Additionally, the port is proactively working to handle the ongoing surge in cargo shipments brought on by consumer demand for imports. Among other measures, the port has opened STOR (Short-Term Overflow Resource yard) to provide extra near-dock space to help importers and exporters cope with the cargo volume. 

The Business Recovery Task Force, which was established just over a year ago, serves as a key internal group to work with customers, industry partners, labor and government agencies to ensure terminal and supply chain operations continue without disruption.

Added investigations for locating funds to enable a 24/7 supply chain will put the port on the same footing here in the U.S. as they are in Asia and parts of Europe.

Customers choose the Port of Long Beach for the most dependable, cost-effective and fastest delivery of goods in the world, along with the strong relationships it maintains with industry, community, environmental advocates and partner agencies. In 2020, industry leaders named it “The Best West Coast Seaport in North America” for the second consecutive year. 

port of baltimore


The Port of Baltimore continues expansion efforts following the completion of successful dredging operations for a second 50-foot-deep container berth at its Seagirt Marine Terminal on April 20. 

This project—supported by a partnership between the Maryland Department of Transportation Maryland Port Administration (MDOT MPA) and Ports America Chesapeake—started in January and will allow the simultaneous handling of two ultra-large ships. 

The 50-foot berth paired with the Howard Street Terminal expansion project will not only increase business opportunities but also grow the region’s workforce, adding more value to the $122.1 million investment. Of this amount, $105 million is from Ports America, $10.5 million from the state, and $6.6 million in federal funding.

The second, deep-container berth project was spearheaded and completed by Corman Kokosing of Annapolis Junction with the help of two dredges—Koko V and Koko VI. Additionally, more than 465,000 cubic yards of sediment were successfully removed by the company’s SN3 unloader barge for reuse in land restoration and more. With this new addition, the port announced the addition of four neo-Panamax cranes to arrive and be operational later this year at Seagirt.

“The Port of Baltimore and its skilled workforce have always played a key role in supporting Maryland’s economy and keeping the state’s supply chain open and reliable,” MDOT Secretary Greg Slater said. “Now, together with our public and private partners, we’re seeing the future of the port take shape.
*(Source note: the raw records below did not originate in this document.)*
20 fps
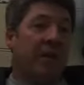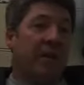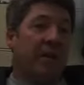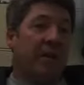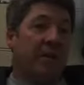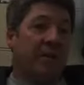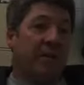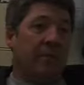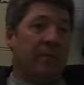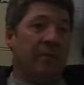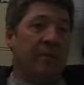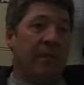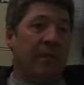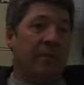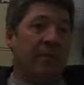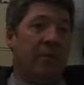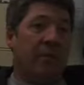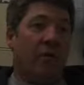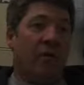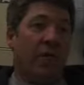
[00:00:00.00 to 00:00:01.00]
can we can
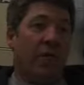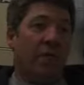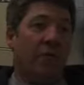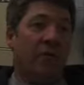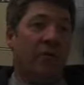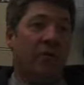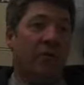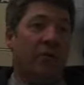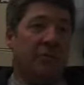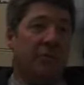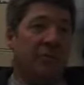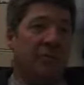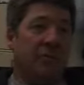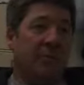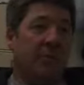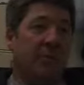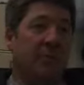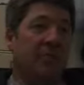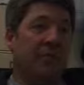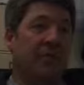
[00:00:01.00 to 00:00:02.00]
avoid code switching.
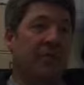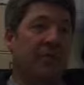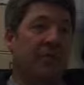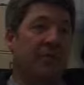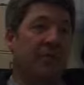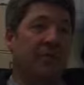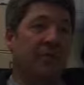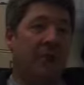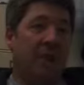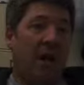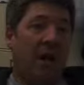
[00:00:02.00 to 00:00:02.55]
People just do itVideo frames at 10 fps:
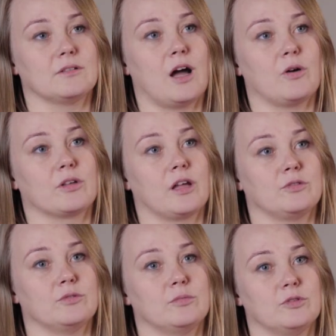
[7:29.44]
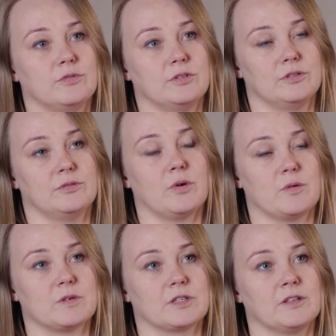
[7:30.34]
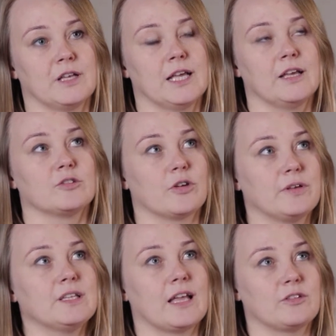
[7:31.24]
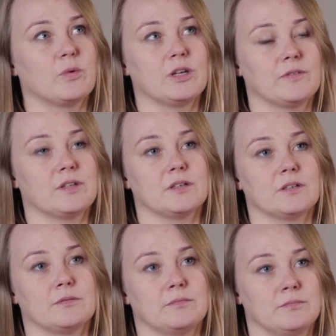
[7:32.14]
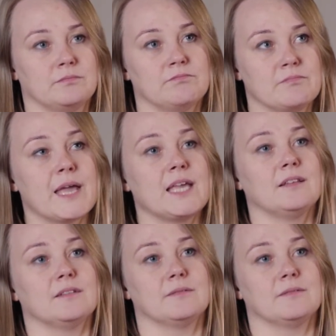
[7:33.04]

how can you move forward. So I think that's one of the main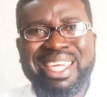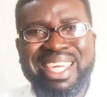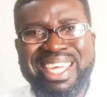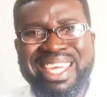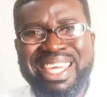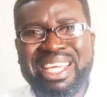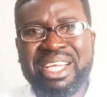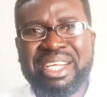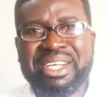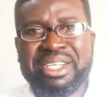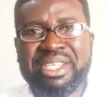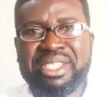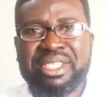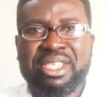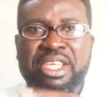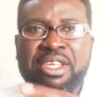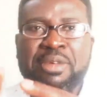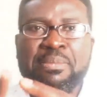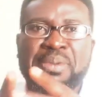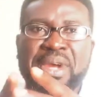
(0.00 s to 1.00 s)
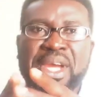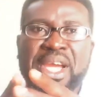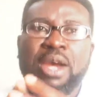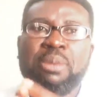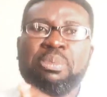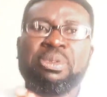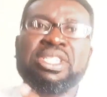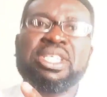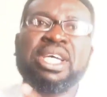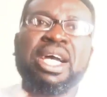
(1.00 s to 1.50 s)
increase in per
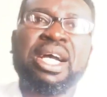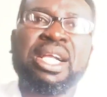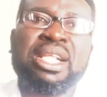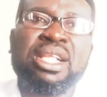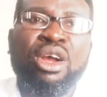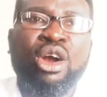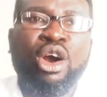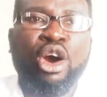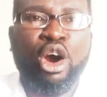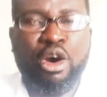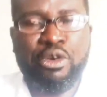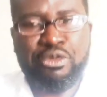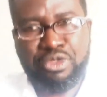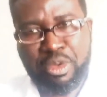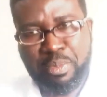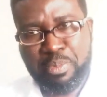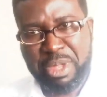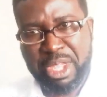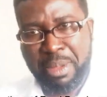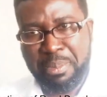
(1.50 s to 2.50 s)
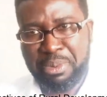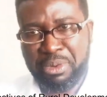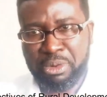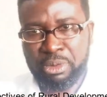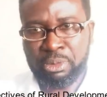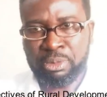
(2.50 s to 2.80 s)
capita of the people.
Additional berth capacity and the ability to move cargo on double-stacked rail cars with the Howard Street Tunnel expansion will attract new and expanded business to the port, boost revenue, grow jobs and lead the way in Maryland’s economic recovery.”

The expansion of the region’s Howard Street Terminal aims to improve capacity along the East Coast’s rail lines from Baltimore, pending the final approval by the National Environmental Policy Act. Construction at the 126-year-old terminal is projected to begin at the end of 2021 and is supported by public-private investments between the federal government, Maryland, CSX and others. These developments continue supporting the region’s workforce while increasing state tax revenue and funds for the Transportation Trust Fund.

“We’re moving forward in the Port of Baltimore,” said MDOT MPA Executive Director William P. Doyle. “We appreciate the on-time and on-budget dredging work completed by Maryland-based Corman Kokosing, a great U.S.-flag dredging and marine construction operator. This summer, we’ll welcome four new neo-Panamax cranes and later this year, we’ll break ground on the Howard Street Tunnel project, giving the port and CSX double-stack capability north, south and all the way out to Chicago. These are very exciting times for the Port of Baltimore.”